Nonetheless, privacy and due process rights are still largely unprotected in the American workplace. The courts have said "there are few activities in our society more personal or private than the passing of urine," yet a large percentage of government employees not suspected of drug use are still being subjected to drug tests on a daily basis. Drug testing, as stated in several notable Supreme Court cases, including Chandler v. Miller, Vernonia School District v. Acton and Skinner v. Railway Labor Executives Association, constitutes a "search" as defined in the Fourth and Fourteenth Amendments "because it is clear that the collection and testing of urine intrudes upon expectations of privacy that society has long recognized as reasonable.…"

Thus, U.S. District Court Judge Kenneth L. Ryskamp, the federal judge assigned to the case, was left to deal with the question of whether the test was "reasonable." Generally, a search by government officials must ordinarily be based on "individualized suspicion of wrongdoing" to be considered reasonable under the Fourth Amendment. There are exceptions, however, based on "special needs" that must be "substantial - important enough to override the individual's acknowledged privacy interest …."

In those situations, as was the case with Baron, courts must closely examine the competing public and private interests of both parties - pitting the individual's privacy concerns against the city's alleged need to hire productive, drug-free employees.

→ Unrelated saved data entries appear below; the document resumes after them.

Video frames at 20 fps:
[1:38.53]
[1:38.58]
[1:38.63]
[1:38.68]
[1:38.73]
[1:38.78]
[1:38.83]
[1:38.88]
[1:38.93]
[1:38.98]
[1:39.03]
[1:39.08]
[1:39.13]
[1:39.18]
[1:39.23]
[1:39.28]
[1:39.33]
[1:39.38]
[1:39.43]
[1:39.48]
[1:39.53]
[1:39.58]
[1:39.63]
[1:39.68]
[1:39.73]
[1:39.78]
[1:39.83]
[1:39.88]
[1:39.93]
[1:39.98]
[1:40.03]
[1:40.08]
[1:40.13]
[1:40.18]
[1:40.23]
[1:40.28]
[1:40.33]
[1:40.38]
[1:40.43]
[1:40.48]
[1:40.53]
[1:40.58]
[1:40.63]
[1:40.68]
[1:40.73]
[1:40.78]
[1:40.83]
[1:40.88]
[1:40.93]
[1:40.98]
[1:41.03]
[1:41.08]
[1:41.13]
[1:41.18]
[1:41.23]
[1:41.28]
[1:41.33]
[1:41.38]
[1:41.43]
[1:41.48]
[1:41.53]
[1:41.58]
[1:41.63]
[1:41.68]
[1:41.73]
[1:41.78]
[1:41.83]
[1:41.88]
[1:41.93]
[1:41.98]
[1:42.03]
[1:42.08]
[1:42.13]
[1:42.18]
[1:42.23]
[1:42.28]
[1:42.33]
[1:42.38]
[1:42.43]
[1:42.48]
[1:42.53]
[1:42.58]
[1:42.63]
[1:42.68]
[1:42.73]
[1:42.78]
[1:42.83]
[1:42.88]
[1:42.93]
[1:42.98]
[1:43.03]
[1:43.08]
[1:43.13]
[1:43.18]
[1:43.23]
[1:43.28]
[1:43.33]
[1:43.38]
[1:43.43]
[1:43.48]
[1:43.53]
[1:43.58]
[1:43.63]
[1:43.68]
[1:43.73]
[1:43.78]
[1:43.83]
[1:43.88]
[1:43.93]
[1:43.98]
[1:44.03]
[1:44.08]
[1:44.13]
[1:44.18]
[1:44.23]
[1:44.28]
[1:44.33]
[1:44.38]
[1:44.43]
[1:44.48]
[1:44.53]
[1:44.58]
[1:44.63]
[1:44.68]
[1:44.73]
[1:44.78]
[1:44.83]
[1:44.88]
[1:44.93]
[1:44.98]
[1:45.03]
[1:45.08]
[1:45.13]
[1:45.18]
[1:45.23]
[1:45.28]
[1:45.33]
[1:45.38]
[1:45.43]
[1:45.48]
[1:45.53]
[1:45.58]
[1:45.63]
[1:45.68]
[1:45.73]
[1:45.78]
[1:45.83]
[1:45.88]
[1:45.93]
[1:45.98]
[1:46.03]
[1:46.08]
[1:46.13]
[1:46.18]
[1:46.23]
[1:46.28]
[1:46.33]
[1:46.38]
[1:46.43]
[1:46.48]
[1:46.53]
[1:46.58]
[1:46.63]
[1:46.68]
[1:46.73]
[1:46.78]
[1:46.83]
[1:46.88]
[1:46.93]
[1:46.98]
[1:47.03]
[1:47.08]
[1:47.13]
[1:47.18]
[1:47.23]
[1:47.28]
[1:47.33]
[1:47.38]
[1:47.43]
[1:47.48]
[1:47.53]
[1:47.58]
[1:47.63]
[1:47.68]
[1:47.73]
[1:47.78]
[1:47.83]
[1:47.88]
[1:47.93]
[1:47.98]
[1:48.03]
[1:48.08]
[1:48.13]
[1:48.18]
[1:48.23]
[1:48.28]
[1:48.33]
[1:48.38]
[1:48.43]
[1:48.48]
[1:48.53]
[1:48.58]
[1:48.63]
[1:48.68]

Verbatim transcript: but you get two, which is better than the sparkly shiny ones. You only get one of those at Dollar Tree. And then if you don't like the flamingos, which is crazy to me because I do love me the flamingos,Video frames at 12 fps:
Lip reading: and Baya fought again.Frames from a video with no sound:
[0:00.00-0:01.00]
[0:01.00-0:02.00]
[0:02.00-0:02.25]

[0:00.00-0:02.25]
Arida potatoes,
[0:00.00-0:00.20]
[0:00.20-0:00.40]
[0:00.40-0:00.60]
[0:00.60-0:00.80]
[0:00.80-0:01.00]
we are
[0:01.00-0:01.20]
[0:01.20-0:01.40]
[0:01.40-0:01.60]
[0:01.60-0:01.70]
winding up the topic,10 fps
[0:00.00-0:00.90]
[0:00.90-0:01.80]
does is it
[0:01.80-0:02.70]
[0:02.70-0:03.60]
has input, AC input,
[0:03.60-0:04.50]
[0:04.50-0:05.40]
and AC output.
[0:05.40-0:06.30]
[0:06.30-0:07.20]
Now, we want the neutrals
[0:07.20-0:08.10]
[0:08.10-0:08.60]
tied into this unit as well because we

It was the City of Hollywood's responsibility in this case to demonstrate that there was a direct correlation between the employee's job duty and the "nature of the feared violation" - illicit drug use. But according to Judge Ryskamp, who ruled against the city in a 13-page decision, the municipality was unable to produce concrete evidence that showed there was a history of prior drug use among its accountants or others to justify a "special need" to drug test all prospective job applicants.

In the past, the courts have stated that only in cases "where risk to public safety is substantial and real," or where "public safety is genuinely in jeopardy" as with, say, automobile drivers, construction workers, and school crossing guards, may suspicionless drug testing be considered "reasonable." In this case, though, the city was unable to show that Baron's job as an accountant involved "high-risk, safety-sensitive tasks" that had the potential to cause injury to others.

Faced with a "momentary lapse" in judgment, an accountant by virtue of drug-induced inaptitude who under- or over- charges for water and sewer rates cannot -- Judge Ryskamp reasoned -- seriously jeopardize public safety or cause irreparable harm to others, as was the case with Skinner, which upheld drug testing for railway employees involved in train accidents.

The so-called "harm" resulting from the miscalculations of a drug-impaired accountant may affect the city's financial standing, but it won't necessarily cause "immediate injury to others." He also rejected the city's argument that drug users are more likely to embezzle funds to maintain their addiction.

In addition, the city's line of reasoning that drug testing is necessary to maintain a "positive image" and to assure that public funds are "in good hands …[and] not in jeopardy of being squandered" failed to convince the federal district court that it was justified in drug testing. Instead, he viewed the positive-image argument as merely being "symbolic" -- insufficient to meet the "special needs" standard previously established in other court cases.